Instructions for the task:
An exact restatement of all the data is required, with the pictures left out.

Record set:
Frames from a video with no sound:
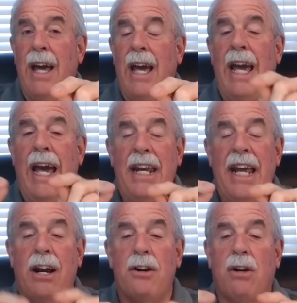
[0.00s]
And
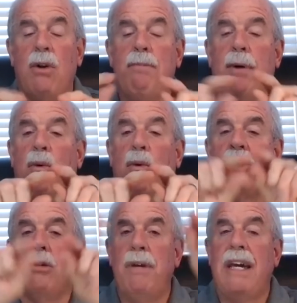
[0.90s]
Herod Agrippa wants
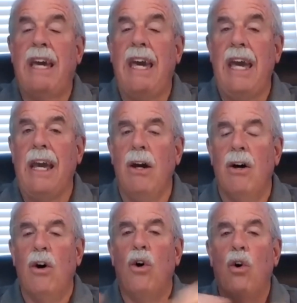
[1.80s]
to be king
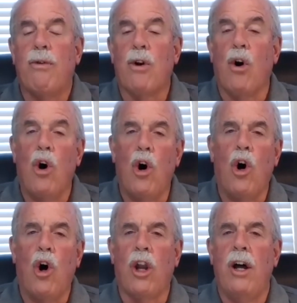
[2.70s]
over
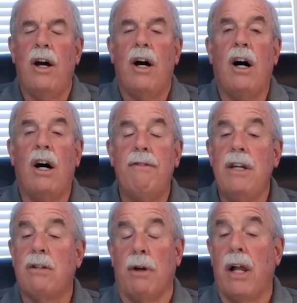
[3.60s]
all of
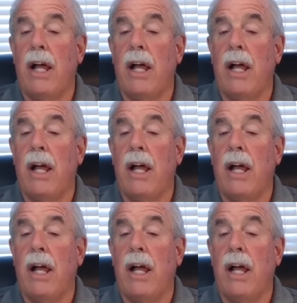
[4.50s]
Israel,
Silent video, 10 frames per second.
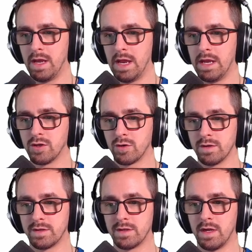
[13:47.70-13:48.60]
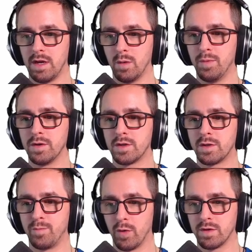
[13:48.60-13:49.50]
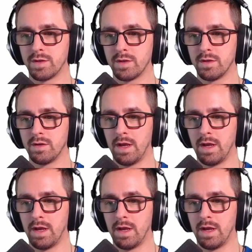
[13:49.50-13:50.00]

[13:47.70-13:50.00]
Interests. Uh, we'll put sports.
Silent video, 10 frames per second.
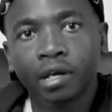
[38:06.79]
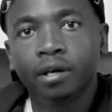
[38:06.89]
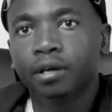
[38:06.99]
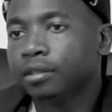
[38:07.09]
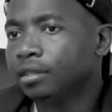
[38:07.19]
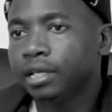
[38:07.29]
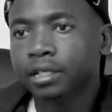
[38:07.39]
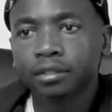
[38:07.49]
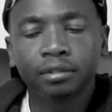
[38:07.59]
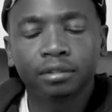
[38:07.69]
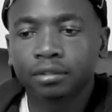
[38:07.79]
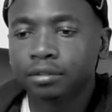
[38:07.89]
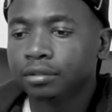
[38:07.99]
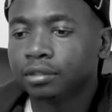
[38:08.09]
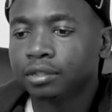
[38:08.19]
Yeah, and then
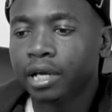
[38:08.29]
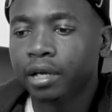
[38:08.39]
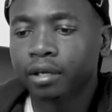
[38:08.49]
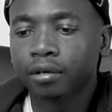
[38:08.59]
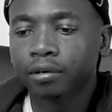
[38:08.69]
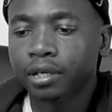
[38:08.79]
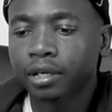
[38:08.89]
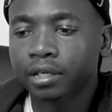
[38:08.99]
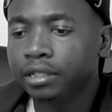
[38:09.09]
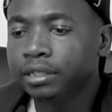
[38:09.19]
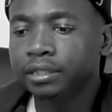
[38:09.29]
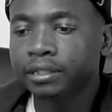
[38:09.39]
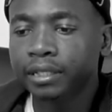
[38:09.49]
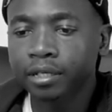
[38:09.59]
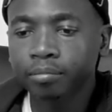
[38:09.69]
like, okay, you
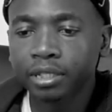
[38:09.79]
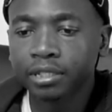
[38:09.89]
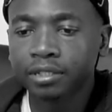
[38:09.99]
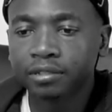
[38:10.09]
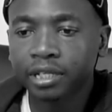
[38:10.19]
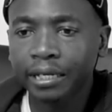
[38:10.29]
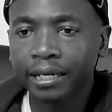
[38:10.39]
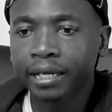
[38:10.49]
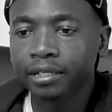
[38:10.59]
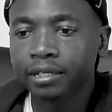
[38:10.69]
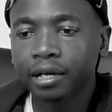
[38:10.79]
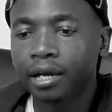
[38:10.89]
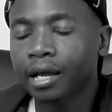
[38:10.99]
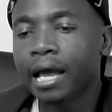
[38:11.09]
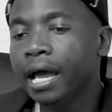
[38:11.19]
send me the track, and
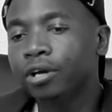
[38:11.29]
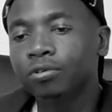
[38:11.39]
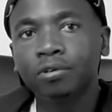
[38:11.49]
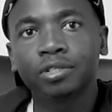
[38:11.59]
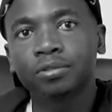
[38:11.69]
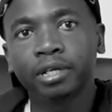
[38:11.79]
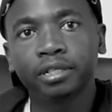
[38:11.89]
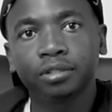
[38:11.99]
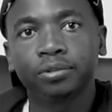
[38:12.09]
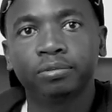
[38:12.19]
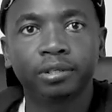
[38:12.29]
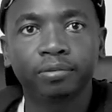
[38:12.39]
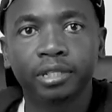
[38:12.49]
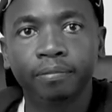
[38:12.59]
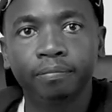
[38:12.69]
I've always wanted to
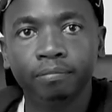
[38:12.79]
work with him.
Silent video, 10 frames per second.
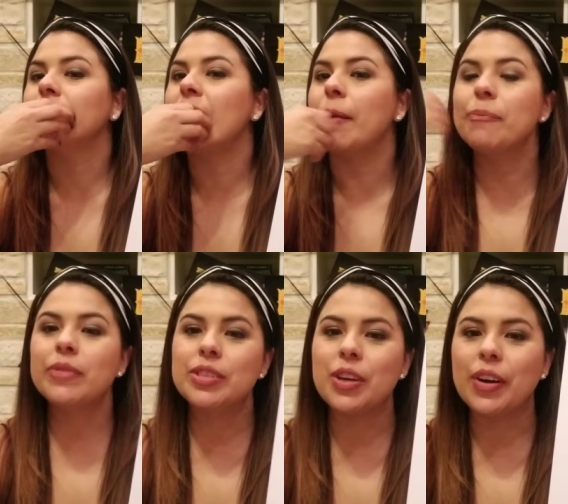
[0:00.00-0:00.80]
Okay,
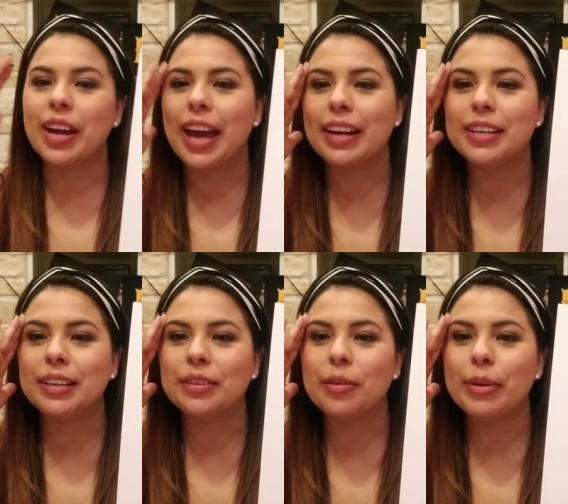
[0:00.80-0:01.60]
sorry, I had to take a
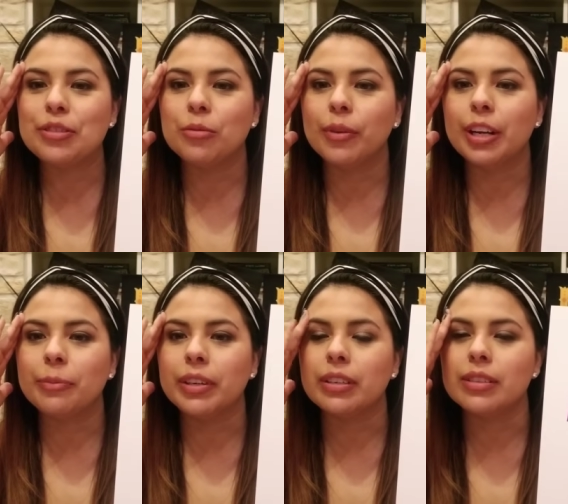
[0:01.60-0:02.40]
little mental break
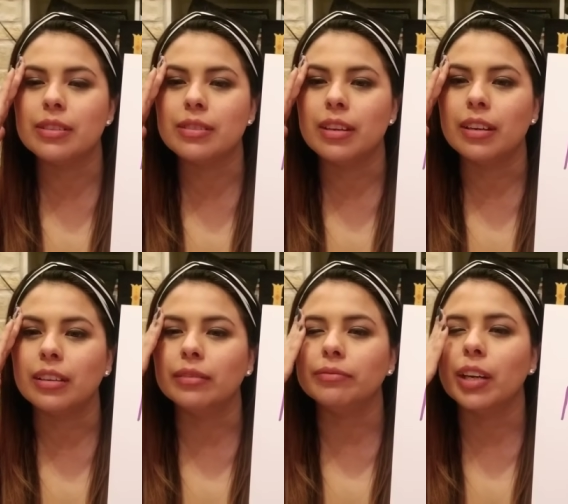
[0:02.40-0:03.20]
because
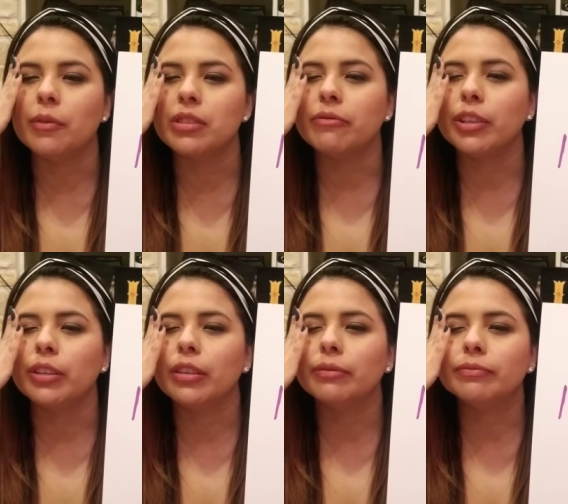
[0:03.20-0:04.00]
I wasn't feeling
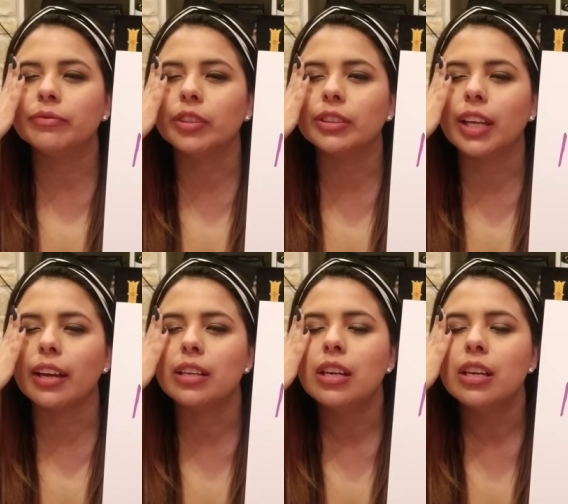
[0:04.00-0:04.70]
good for a second.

Expected answer:
Frames from a video with no sound:
[0.00s]
And
[0.90s]
Herod Agrippa wants
[1.80s]
to be king
[2.70s]
over
[3.60s]
all of
[4.50s]
Israel,
Silent video, 10 frames per second.
[13:47.70-13:48.60]
[13:48.60-13:49.50]
[13:49.50-13:50.00]

[13:47.70-13:50.00]
Interests. Uh, we'll put sports.
Silent video, 10 frames per second.
[38:06.79]
[38:06.89]
[38:06.99]
[38:07.09]
[38:07.19]
[38:07.29]
[38:07.39]
[38:07.49]
[38:07.59]
[38:07.69]
[38:07.79]
[38:07.89]
[38:07.99]
[38:08.09]
[38:08.19]
Yeah, and then
[38:08.29]
[38:08.39]
[38:08.49]
[38:08.59]
[38:08.69]
[38:08.79]
[38:08.89]
[38:08.99]
[38:09.09]
[38:09.19]
[38:09.29]
[38:09.39]
[38:09.49]
[38:09.59]
[38:09.69]
like, okay, you
[38:09.79]
[38:09.89]
[38:09.99]
[38:10.09]
[38:10.19]
[38:10.29]
[38:10.39]
[38:10.49]
[38:10.59]
[38:10.69]
[38:10.79]
[38:10.89]
[38:10.99]
[38:11.09]
[38:11.19]
send me the track, and
[38:11.29]
[38:11.39]
[38:11.49]
[38:11.59]
[38:11.69]
[38:11.79]
[38:11.89]
[38:11.99]
[38:12.09]
[38:12.19]
[38:12.29]
[38:12.39]
[38:12.49]
[38:12.59]
[38:12.69]
I've always wanted to
[38:12.79]
work with him.
Silent video, 10 frames per second.
[0:00.00-0:00.80]
Okay,
[0:00.80-0:01.60]
sorry, I had to take a
[0:01.60-0:02.40]
little mental break
[0:02.40-0:03.20]
because
[0:03.20-0:04.00]
I wasn't feeling
[0:04.00-0:04.70]
good for a second.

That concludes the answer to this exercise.